What Kind of Messiah?

They say that they love me. But I don’t feel that love from them. They say that they love me—but that they hate my sin. Yet I feel only disapproval, condescension and judgment from them. And what of their sin, their personal failings? Because they are different in kind, does that provide them a different kind of absolution, a greater forgiveness? By common assent or practice do they make their common shortcomings more a forgivable human frailty, even a badge of identity or twisted virtue? But others, because of their misfortune of time, place and prevailing prejudice, are persons that a table cannot be comfortably shared with. Not comfortably, not really.

They deign to share space with me, talk to me, even indulge me, it appears, only because it’s a duty, a burden they bear in the example of Jesus. They see themselves as laborers about His harvest, converting souls to “saved” status as fast as they can get them to say, “I believe.” Cajoling or prompting conforming responses, they’re flipping salvation switches, taking the tally, and moving on, culling out another, then another, claiming more and more numbers for their side of the ledger. It’s all about goats vs. sheep, their beliefs vs. others’, their cultural identity vs. others’, conservative vs. liberal, Republican vs. Democrat, life vs. choice, heterosexual vs. homosexual, literalist-evangelical vs. liberal humanist, saved vs. non-saved and seeker too, legalism and judgment vs. love and humility—they vs. me. That’s what I hear; that’s what I feel.

But where’s the table? You know the one, where Jesus sat with the most prominent cultural and religious pariahs of the day, those people most shunned by the synagogue and the community. You know the one, where, by His example, He made clear that we all fall short of God’s righteousness, that we are all-alike sinners, not some-better-than-others sinners. And why would He sit with them? Why, just to be with them in fellowship and community; just because He actually did love them and care personally about them; just because they really were first in His interest and in His heart—and first as recipients of the promises and possibilities, the assurances that only He so caringly could give.

I want to talk and listen to someone like that, someone who listens and understands, who cares about me and accepts me as I am, not who he wants me to be. I can only trust and listen to someone like that. I can only be vulnerable and safe with someone like that. I can only want to learn to be like someone like that.

But who is their messiah, really, this god they claim to serve, and what has he to do with me and the biblical Jesus? And why does it appear as if they serve more their own cultural, political interpretation of Judeo-Christian life—with Jesus claimed, yes, but reinterpreted to affirm or rationalize the self-serving rigidities of their own identity and community?

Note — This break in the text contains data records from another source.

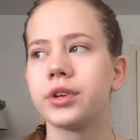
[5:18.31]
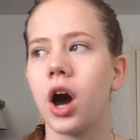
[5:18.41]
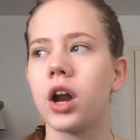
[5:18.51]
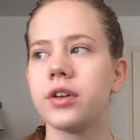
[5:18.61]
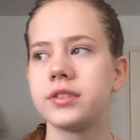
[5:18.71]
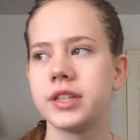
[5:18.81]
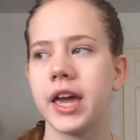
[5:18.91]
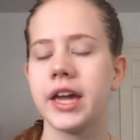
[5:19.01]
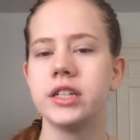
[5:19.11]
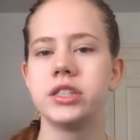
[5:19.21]
got off
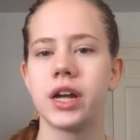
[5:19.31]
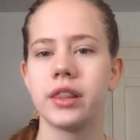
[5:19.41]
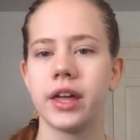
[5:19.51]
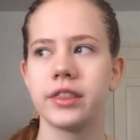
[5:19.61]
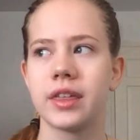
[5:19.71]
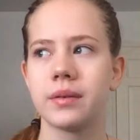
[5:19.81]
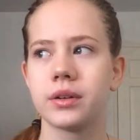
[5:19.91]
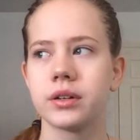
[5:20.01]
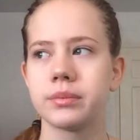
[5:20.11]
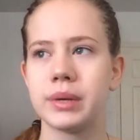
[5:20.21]
stage, and like, there
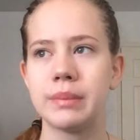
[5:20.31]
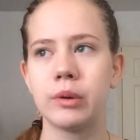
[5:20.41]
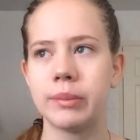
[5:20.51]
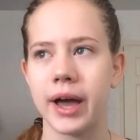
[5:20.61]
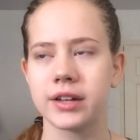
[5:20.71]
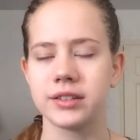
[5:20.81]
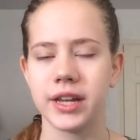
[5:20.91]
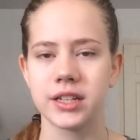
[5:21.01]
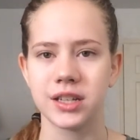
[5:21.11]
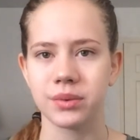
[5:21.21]
were people
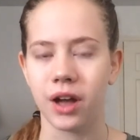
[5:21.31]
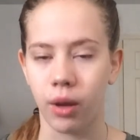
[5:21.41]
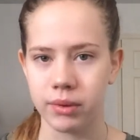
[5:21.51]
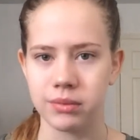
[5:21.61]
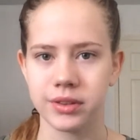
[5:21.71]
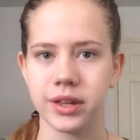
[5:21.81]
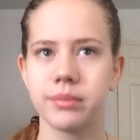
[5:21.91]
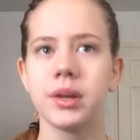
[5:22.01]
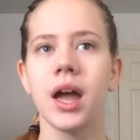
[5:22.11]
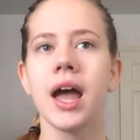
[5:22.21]
backstage that were helping with
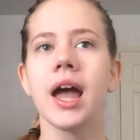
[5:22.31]
them.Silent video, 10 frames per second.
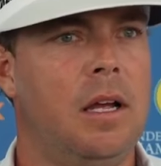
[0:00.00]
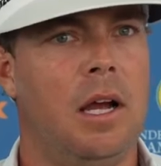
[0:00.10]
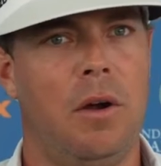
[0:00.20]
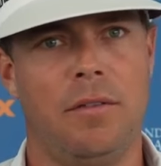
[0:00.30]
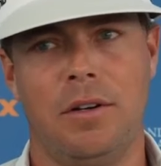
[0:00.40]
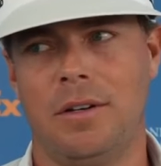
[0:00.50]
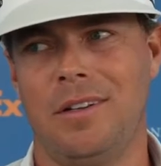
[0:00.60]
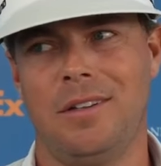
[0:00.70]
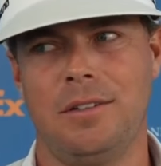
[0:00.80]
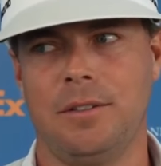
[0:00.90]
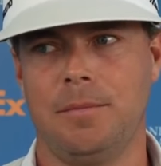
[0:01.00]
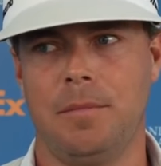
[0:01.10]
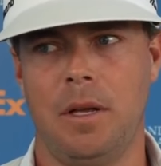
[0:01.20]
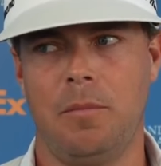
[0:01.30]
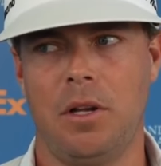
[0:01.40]
However, there's a
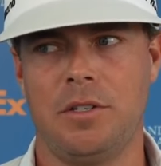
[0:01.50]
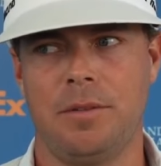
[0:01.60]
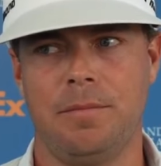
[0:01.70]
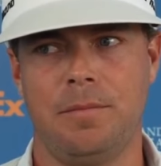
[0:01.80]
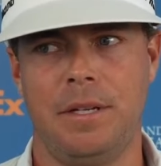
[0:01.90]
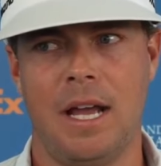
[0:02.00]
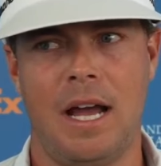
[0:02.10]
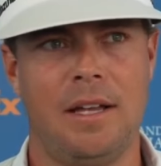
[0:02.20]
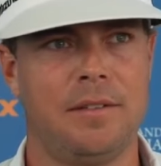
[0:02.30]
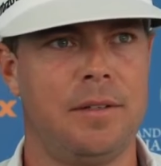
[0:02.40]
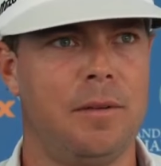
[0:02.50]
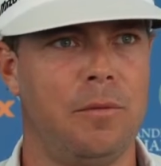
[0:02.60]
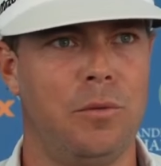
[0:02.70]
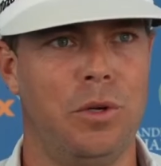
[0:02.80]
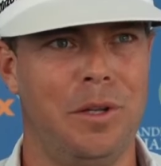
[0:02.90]
bunch of guys
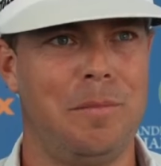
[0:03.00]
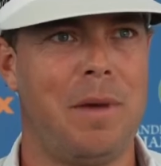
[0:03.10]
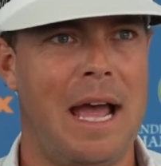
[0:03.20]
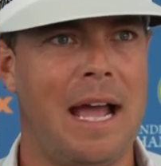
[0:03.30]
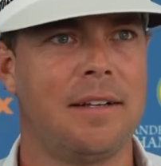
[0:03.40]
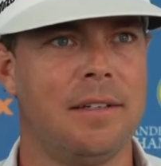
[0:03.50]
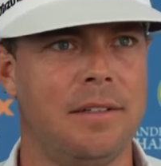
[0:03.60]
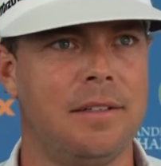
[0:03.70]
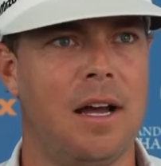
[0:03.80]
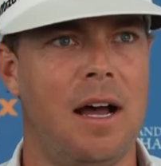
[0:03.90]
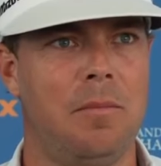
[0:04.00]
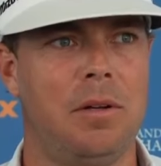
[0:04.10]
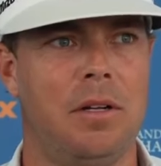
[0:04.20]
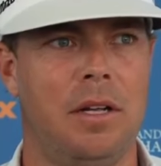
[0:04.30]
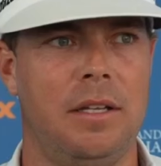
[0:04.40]
really packed at the top,
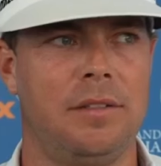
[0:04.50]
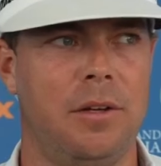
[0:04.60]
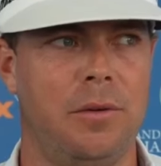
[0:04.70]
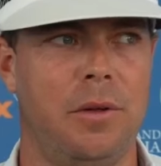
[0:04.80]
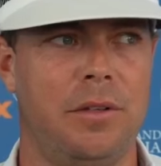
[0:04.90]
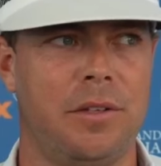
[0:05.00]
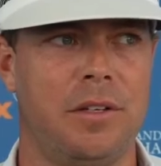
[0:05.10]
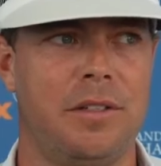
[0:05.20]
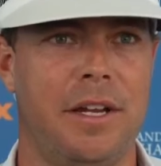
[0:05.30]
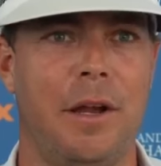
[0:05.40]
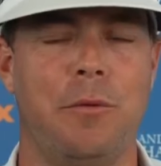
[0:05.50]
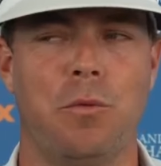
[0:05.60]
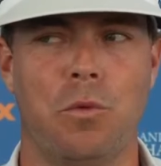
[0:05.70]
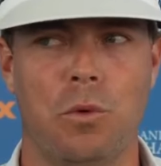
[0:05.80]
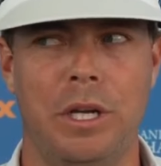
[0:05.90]
and so it's going to take a
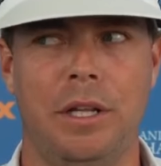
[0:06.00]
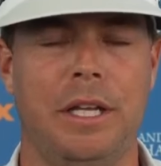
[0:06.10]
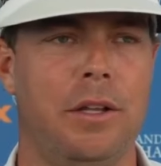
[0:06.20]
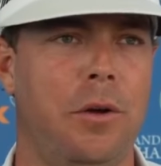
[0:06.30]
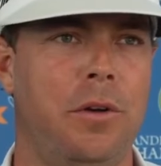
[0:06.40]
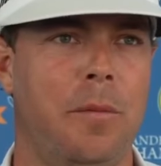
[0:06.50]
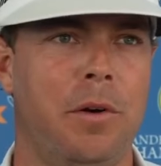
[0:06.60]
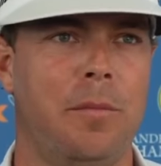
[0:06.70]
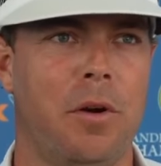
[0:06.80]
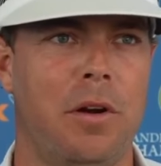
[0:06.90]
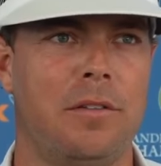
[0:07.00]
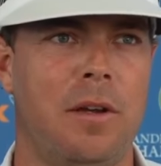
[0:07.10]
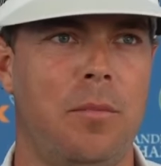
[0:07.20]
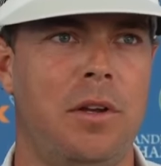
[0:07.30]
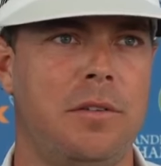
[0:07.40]
really low number tomorrow to
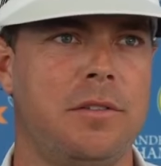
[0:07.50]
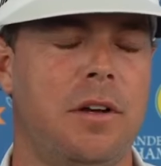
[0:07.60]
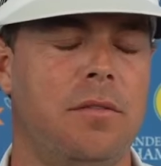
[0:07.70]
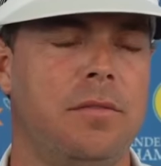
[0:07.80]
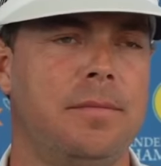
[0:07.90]
separate yourself.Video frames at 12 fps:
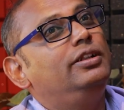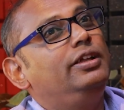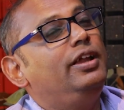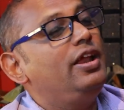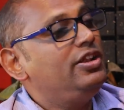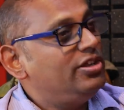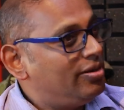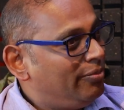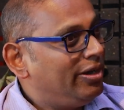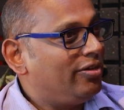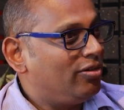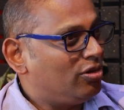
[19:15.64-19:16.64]
The Indian
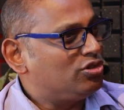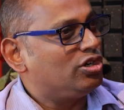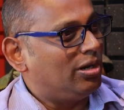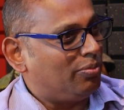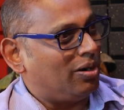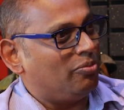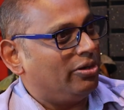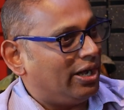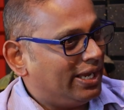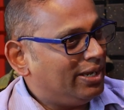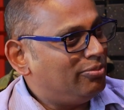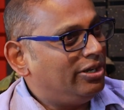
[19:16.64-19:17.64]
Meteorological Department,
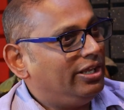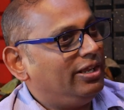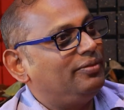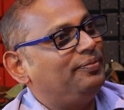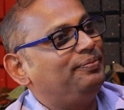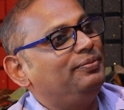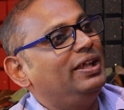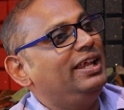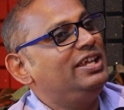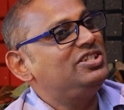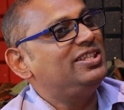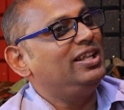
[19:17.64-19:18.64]
IMD,
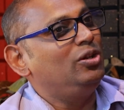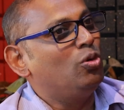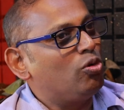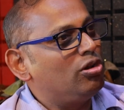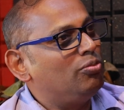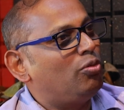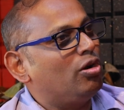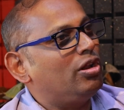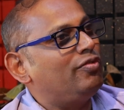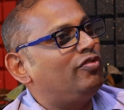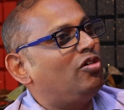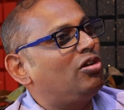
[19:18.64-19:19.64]
is the nodal
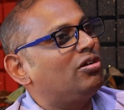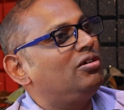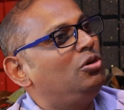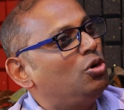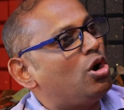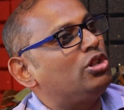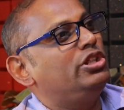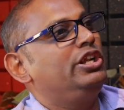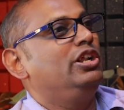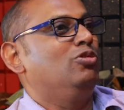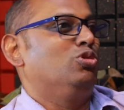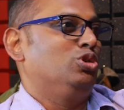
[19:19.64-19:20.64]
body for North
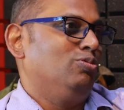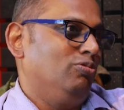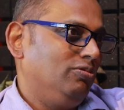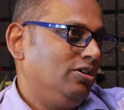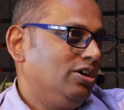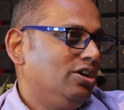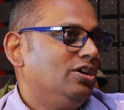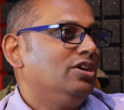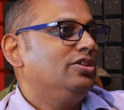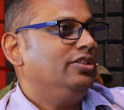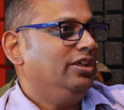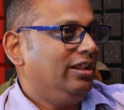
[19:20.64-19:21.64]
Indian Ocean.
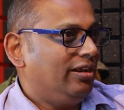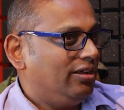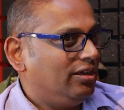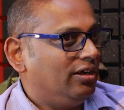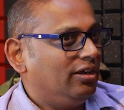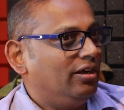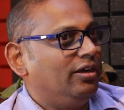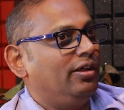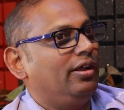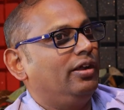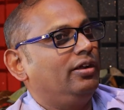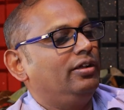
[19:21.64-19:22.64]
The
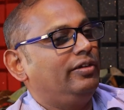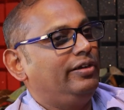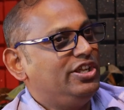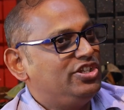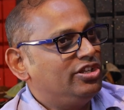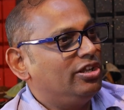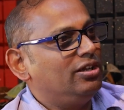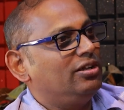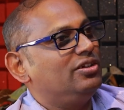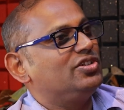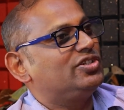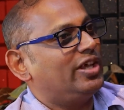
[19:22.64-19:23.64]
Regional
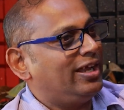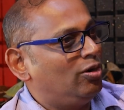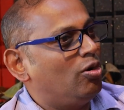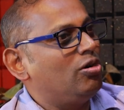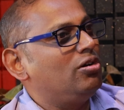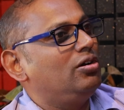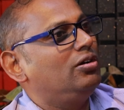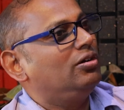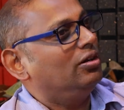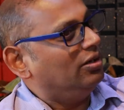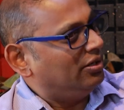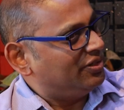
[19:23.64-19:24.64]
Cyclone
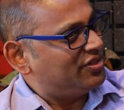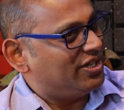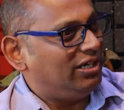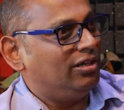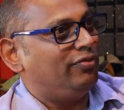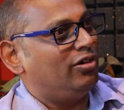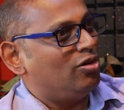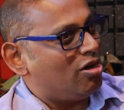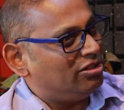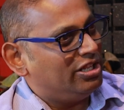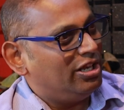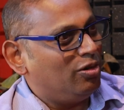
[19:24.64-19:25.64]
Center for
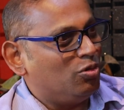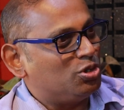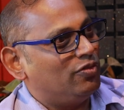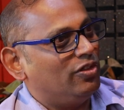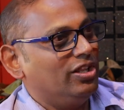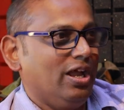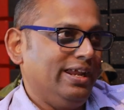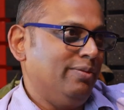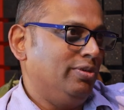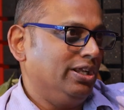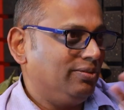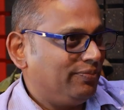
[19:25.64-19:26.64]
North Indian Ocean was the
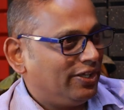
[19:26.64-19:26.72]
IMD.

In them, I sense or experience precious little of Jesus’ love, His compassion, forgiveness, inclusiveness and, importantly, His humility. In its place, like a dusty lump of coal in my soup, they offer legalism, close-mindedness, self-righteousness and judgment.

Two millennia ago, I’m told, an occupied, dispirited Israel looked for a Davidic, conquering Messiah and deliverer from the Romans, a restorer of their nation and their independent cultural identity. They could not see or accept in Jesus another kind of deliverer, a spiritual deliverer, a restorer of their relationship with God.

In the same way today, the more aggressive expressions of cultural, political Christianity lift up a Davidic Jesus as their deliverer from secular humanism, liberalism, other spiritualities, even other Christian views. He would be their conquering, culture-restoring Messiah. And they, too, now appear unable to see or accept in Jesus another kind of deliverer, a spiritual deliverer, a restorer of their personal relationship with God. Do they fear the real, the profound personal and cultural changes an indwelling Spirit of Christ might necessarily bring?